- [Provided material]:
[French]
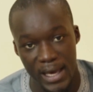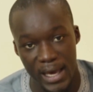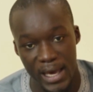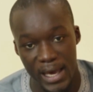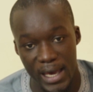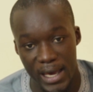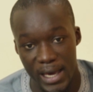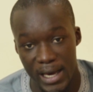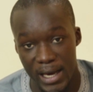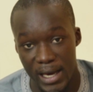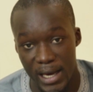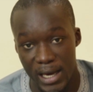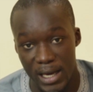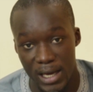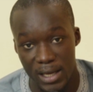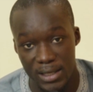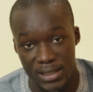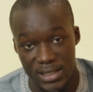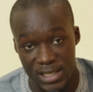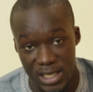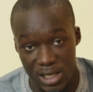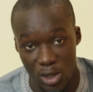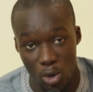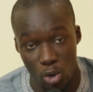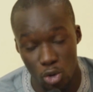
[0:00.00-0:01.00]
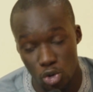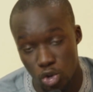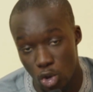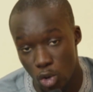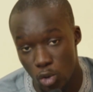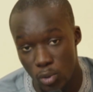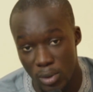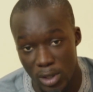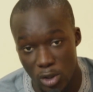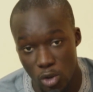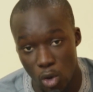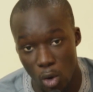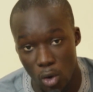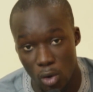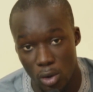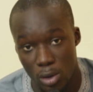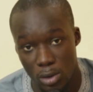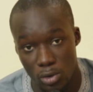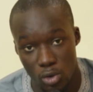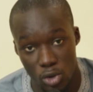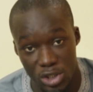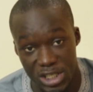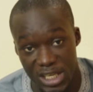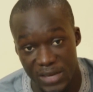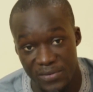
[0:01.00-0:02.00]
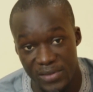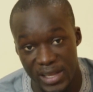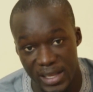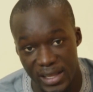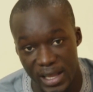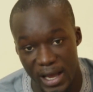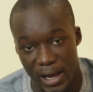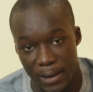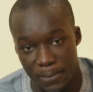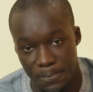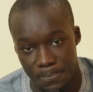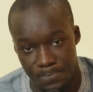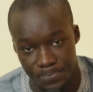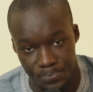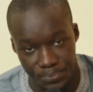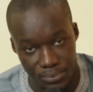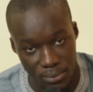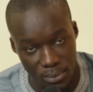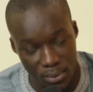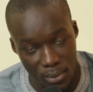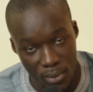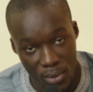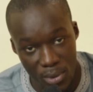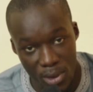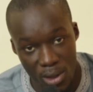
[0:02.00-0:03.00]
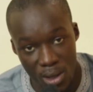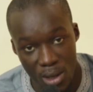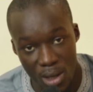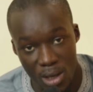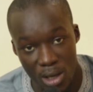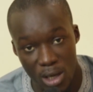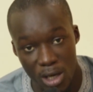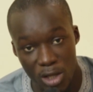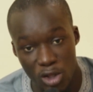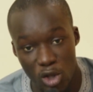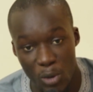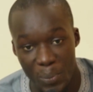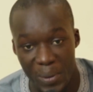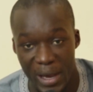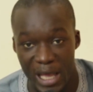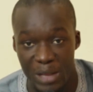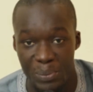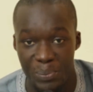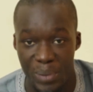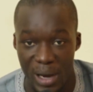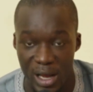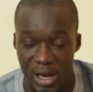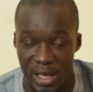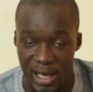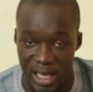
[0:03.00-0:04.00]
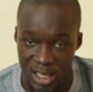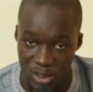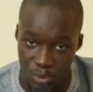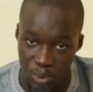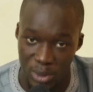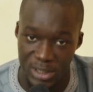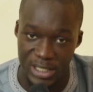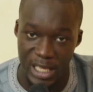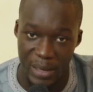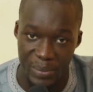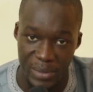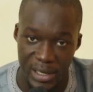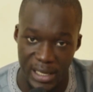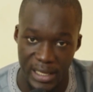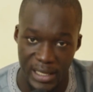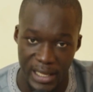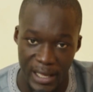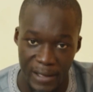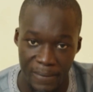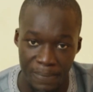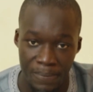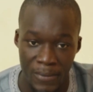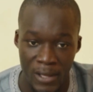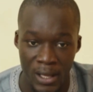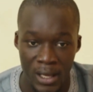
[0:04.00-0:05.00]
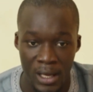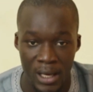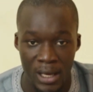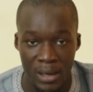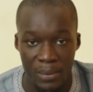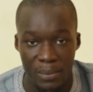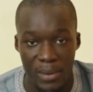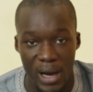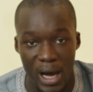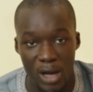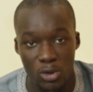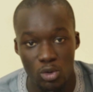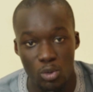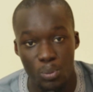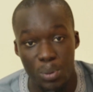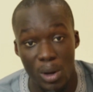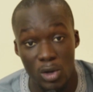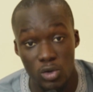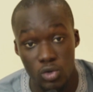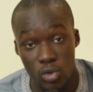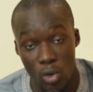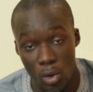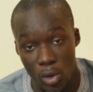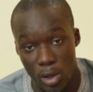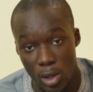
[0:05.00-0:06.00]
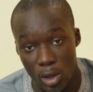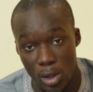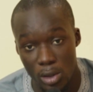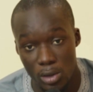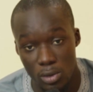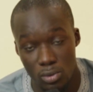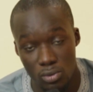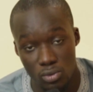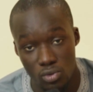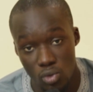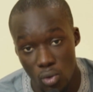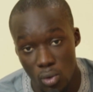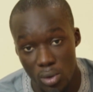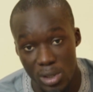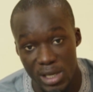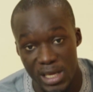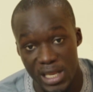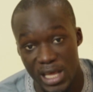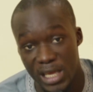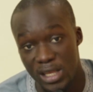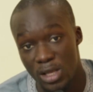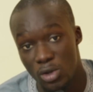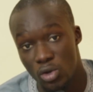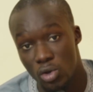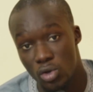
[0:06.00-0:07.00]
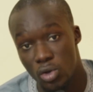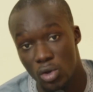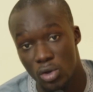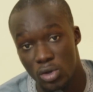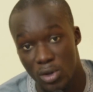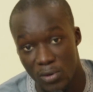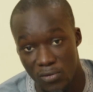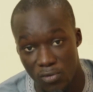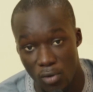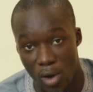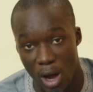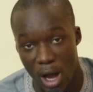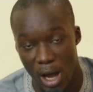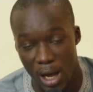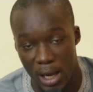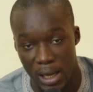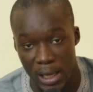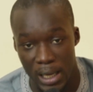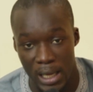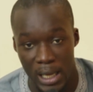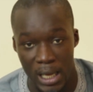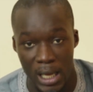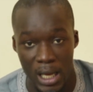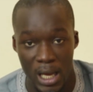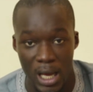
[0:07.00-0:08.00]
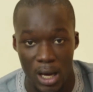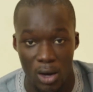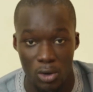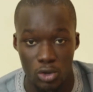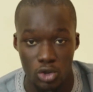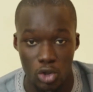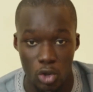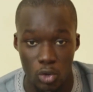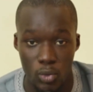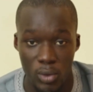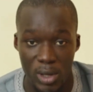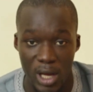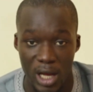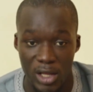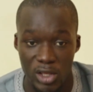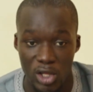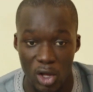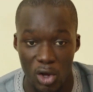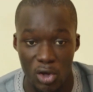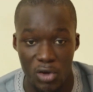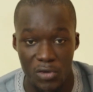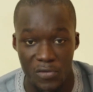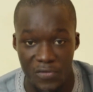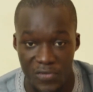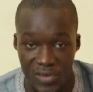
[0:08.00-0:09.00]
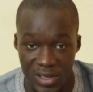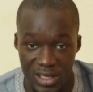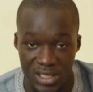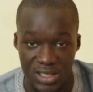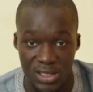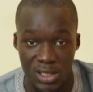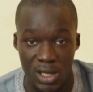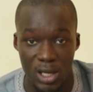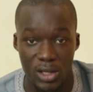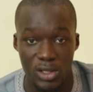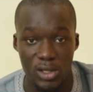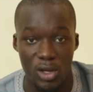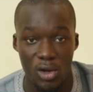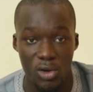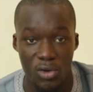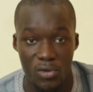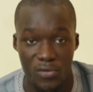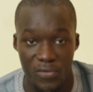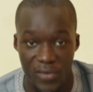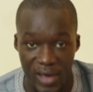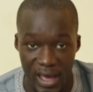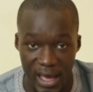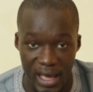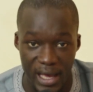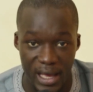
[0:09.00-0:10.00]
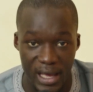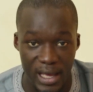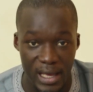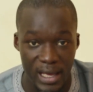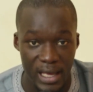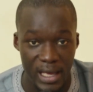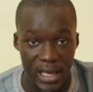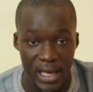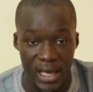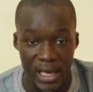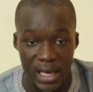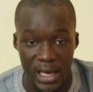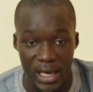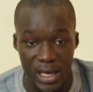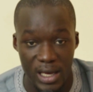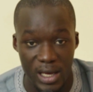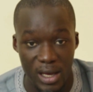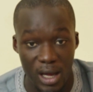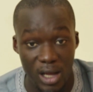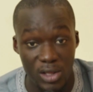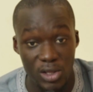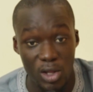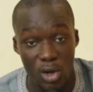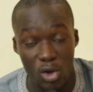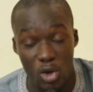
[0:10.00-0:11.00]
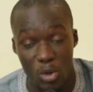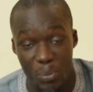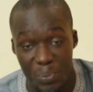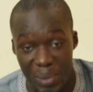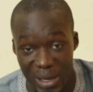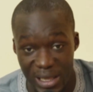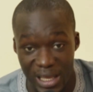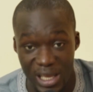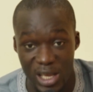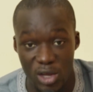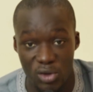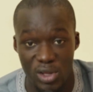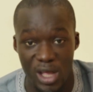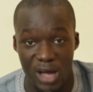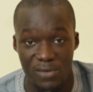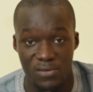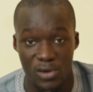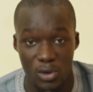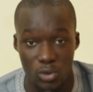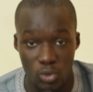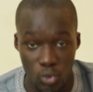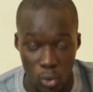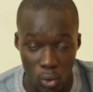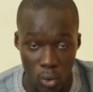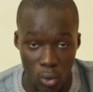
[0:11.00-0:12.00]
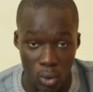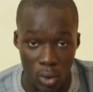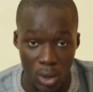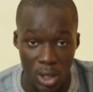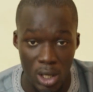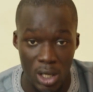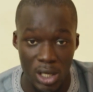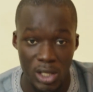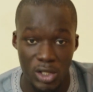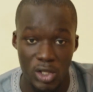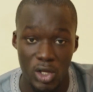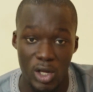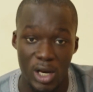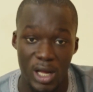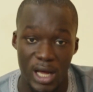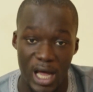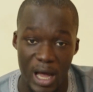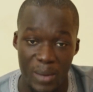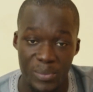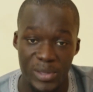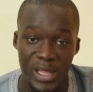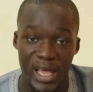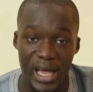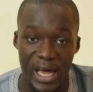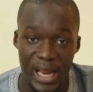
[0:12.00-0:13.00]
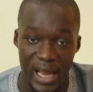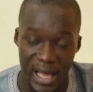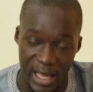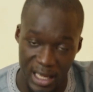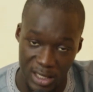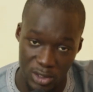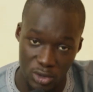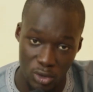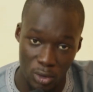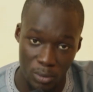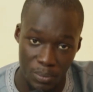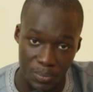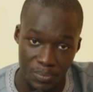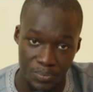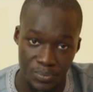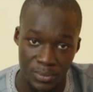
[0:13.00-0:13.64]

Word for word: Et si aujourd'hui, donc, nos chefs d'État euh, ne prennent pas leurs responsabilités, bah, nous pensons que nous, il est de notre devoir, aujourd'hui en tant que fils, en tant que frère, euh, en tant que patriote avant tout, de le ramener à la raison.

- [Task objective]: Everything in the material goes into the copy exactly, except the images.

- [Result for this exercise]:
[French]
[0:00.00-0:01.00]
[0:01.00-0:02.00]
[0:02.00-0:03.00]
[0:03.00-0:04.00]
[0:04.00-0:05.00]
[0:05.00-0:06.00]
[0:06.00-0:07.00]
[0:07.00-0:08.00]
[0:08.00-0:09.00]
[0:09.00-0:10.00]
[0:10.00-0:11.00]
[0:11.00-0:12.00]
[0:12.00-0:13.00]
[0:13.00-0:13.64]

Word for word: Et si aujourd'hui, donc, nos chefs d'État euh, ne prennent pas leurs responsabilités, bah, nous pensons que nous, il est de notre devoir, aujourd'hui en tant que fils, en tant que frère, euh, en tant que patriote avant tout, de le ramener à la raison.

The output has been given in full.